EU Pharma Law Reform

EU

• The Council of the European Union has published the provisional text of the agreement on the reform of the EU pharmaceutical legislation and the new Directive and Regulation. See here for further information.

Joint Working

UK

• The Association of the British Pharmaceutical Industry (ABPI) has published an article on managing conflicts of interest in NHS-industry partnerships. See here for further information.

Manufacturing

UK

• The UK Space Agency, the MHRA, Regulatory Innovation Office and the Civil Aviation Authority have announced they are working collaboratively to set out a pathway for space-manufactured Medicines. UK companies could benefit from a package of measures to support rapid growth of in orbit manufacturing. See press release and joint statement for further information.

Market Access

UK

• National Institute for Health and Care Excellence (NICE) published its first quality standard on rare diseases to coincide with Rare Disease Day on 28 February. See here for further information.
• From April 2026, the UK government is increasing NICE’s cost effectiveness threshold. The Department of Health and Social care (DHSC) has now published the government response to the earlier consultation which sought views on the proposed amendment to the NICE regulations. See here for further information.

Pricing

UK

• The DHSC has published the minutes of VPAG operational review meeting held between the government, NHS England and the ABPI in December 2025. The August 2025 minutes are delayed but will be published in due course. See here for further information. See also ABPI press release.

Rare Diseases

UK

• The DHSC has published the new England Rare Diseases Action Plan 2026. The plan sets out the vision for addressing health inequalities and improving the lives of those living with rare diseases. See here for further information. The ABPI has also published its response to the Plan. See ABPI press release for further information.

Regulatory

EU

• The EMA has published its Human Medicines Highlights for March 2026, setting out information on new medicines recommended for approval and new information on approved medicines. See here for further information.

Research and Development

EU

• The EMA has published a guideline for consultation on the clinical investigation of medicinal products for the treatment of cystic fibrosis. The consultation is open until 31 August 2026. See here for further information, including how to contribute to the consultation.

Safety

UK

• The MHRA has published its safety roundup for February 2026. See here for further information.

Supply Chain

UK

• The MHRA has published new guidance on strengthening supply chain cyber security and is inviting current and former suppliers to join Risk Ledger and complete a security profile to strengthen supply chain cyber security. See here for further information.

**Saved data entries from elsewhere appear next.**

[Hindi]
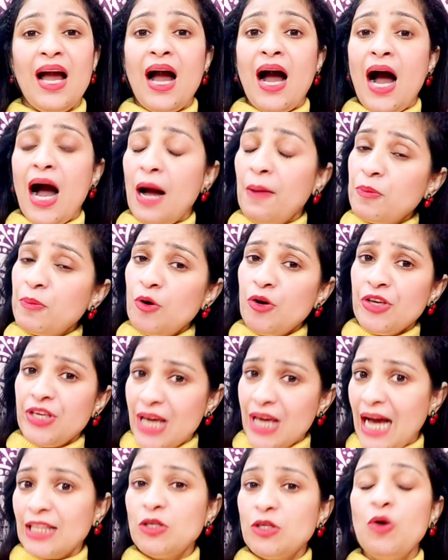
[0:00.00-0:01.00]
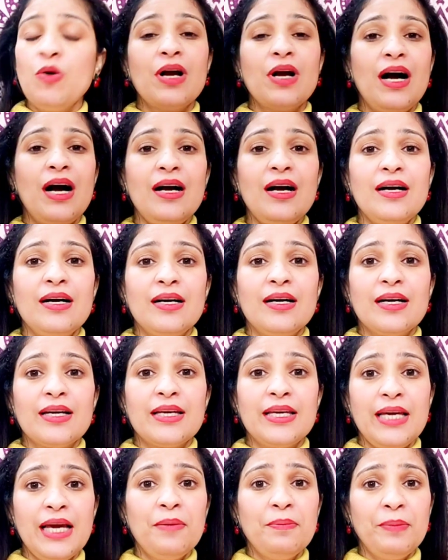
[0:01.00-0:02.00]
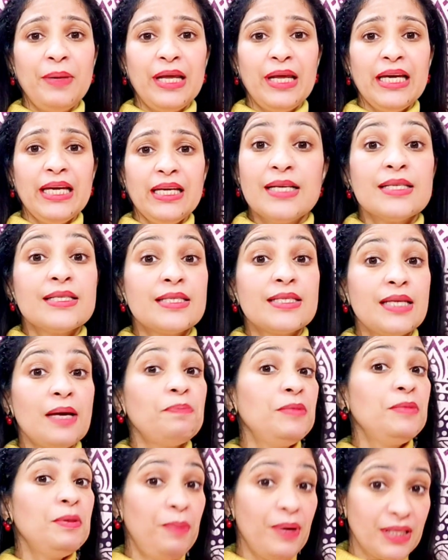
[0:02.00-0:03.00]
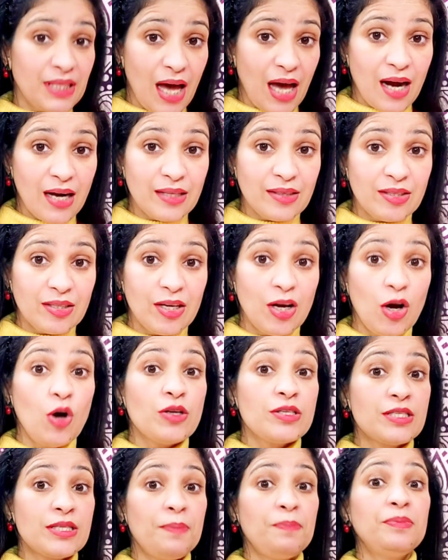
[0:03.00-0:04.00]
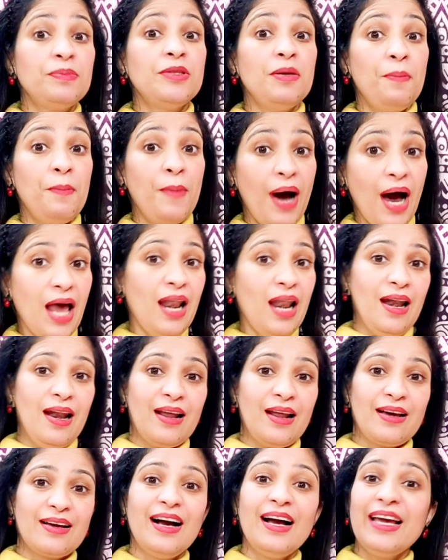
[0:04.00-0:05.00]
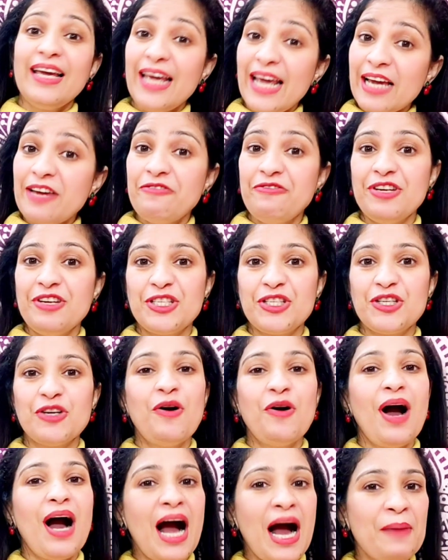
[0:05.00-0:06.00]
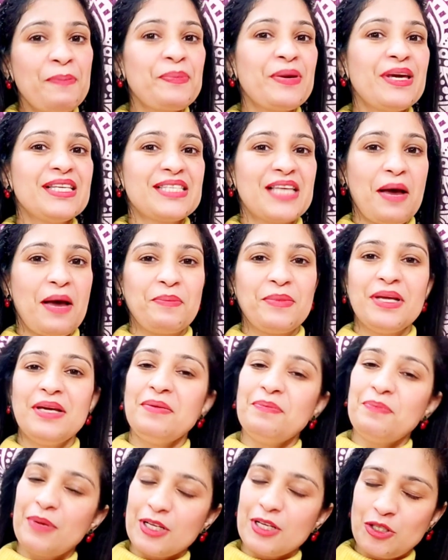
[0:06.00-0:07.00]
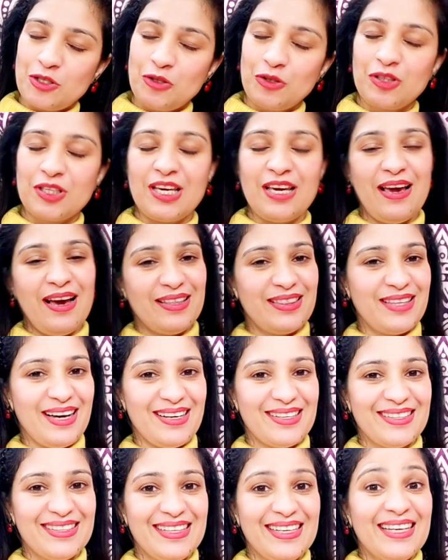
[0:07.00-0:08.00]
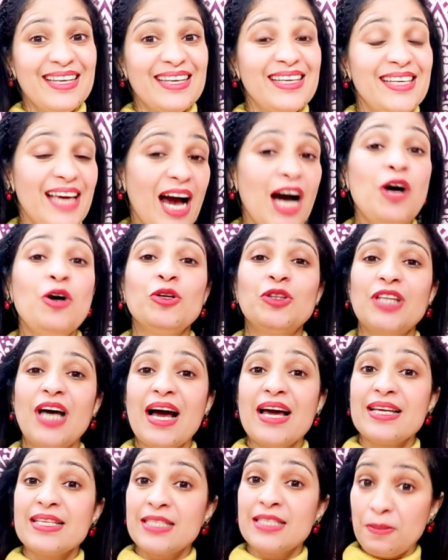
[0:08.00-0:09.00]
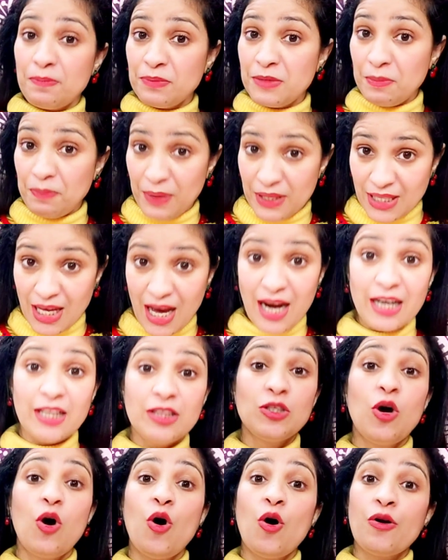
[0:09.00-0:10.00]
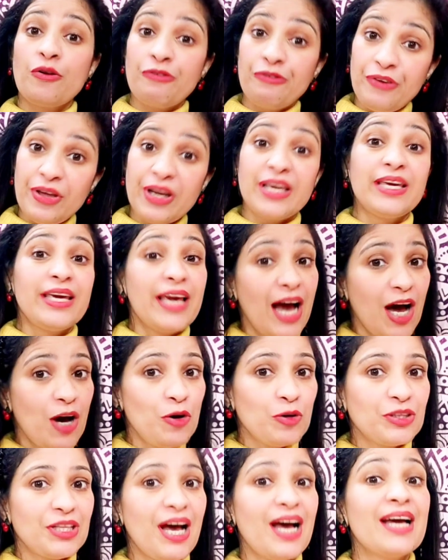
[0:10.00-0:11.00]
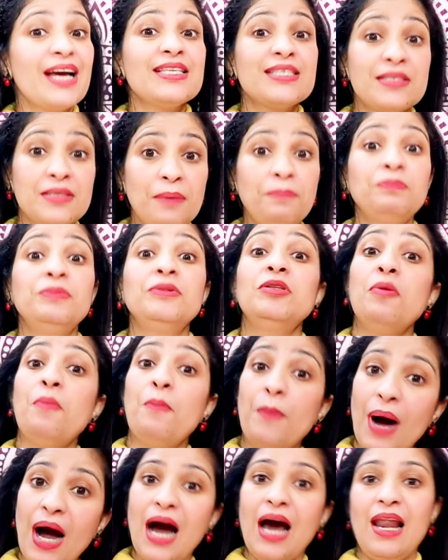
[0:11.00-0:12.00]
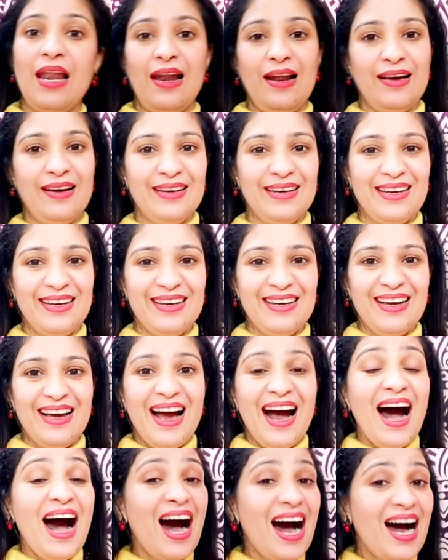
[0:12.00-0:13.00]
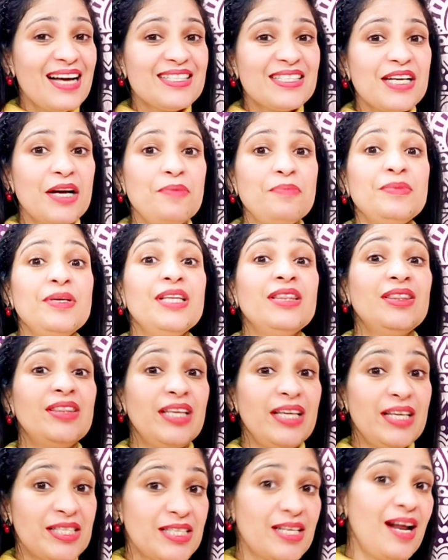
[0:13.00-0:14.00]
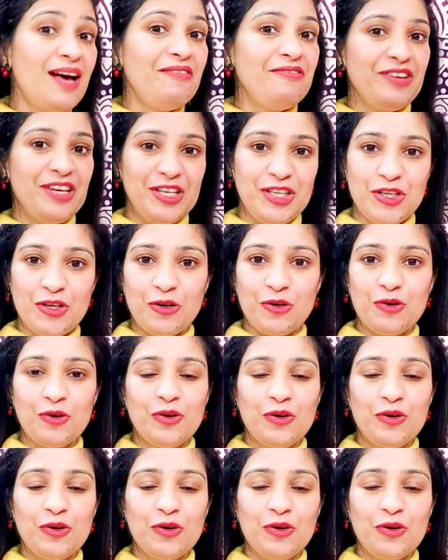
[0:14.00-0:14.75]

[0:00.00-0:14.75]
आपको याद होगा कि हमने सप्त पदार्थ और सप्त माल का एक वीडियो आपके सामने प्रस्तुत किया था क्या होता है सप्त पदार्थ और फिर क्या होता है सप्त माल आज हम ये तीसरा वीडियो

Urban Wastewater Treatment Directive (UWWTD)

EU

• EFPIA and other bodies representing the cosmetics and pharmaceutical sectors have called on the Ministers of Economy to request that the European Commission pauses the implementation of the Extended Producer Responsibility scheme under the UWWTD. They are urging Ministers to conduct proper and robust science-based studies to appropriately assess the real evidence impact on the concerned sectors with a view to revising the Directive. See EFPIA press release for further information.